Instructions for the task » The answer is all of the entries below, repeated exactly and free of pictures.

※

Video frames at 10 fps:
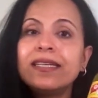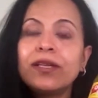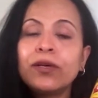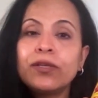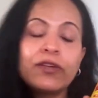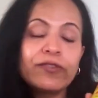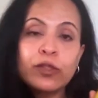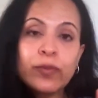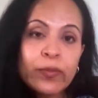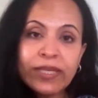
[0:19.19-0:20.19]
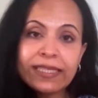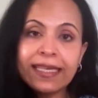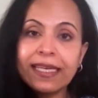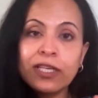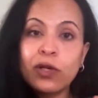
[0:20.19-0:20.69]
you know you're super
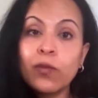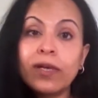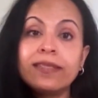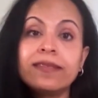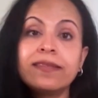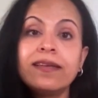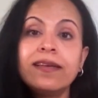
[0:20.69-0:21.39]
busy and you don't want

※

Task solution »
Video frames at 10 fps:
[0:19.19-0:20.19]
[0:20.19-0:20.69]
you know you're super
[0:20.69-0:21.39]
busy and you don't want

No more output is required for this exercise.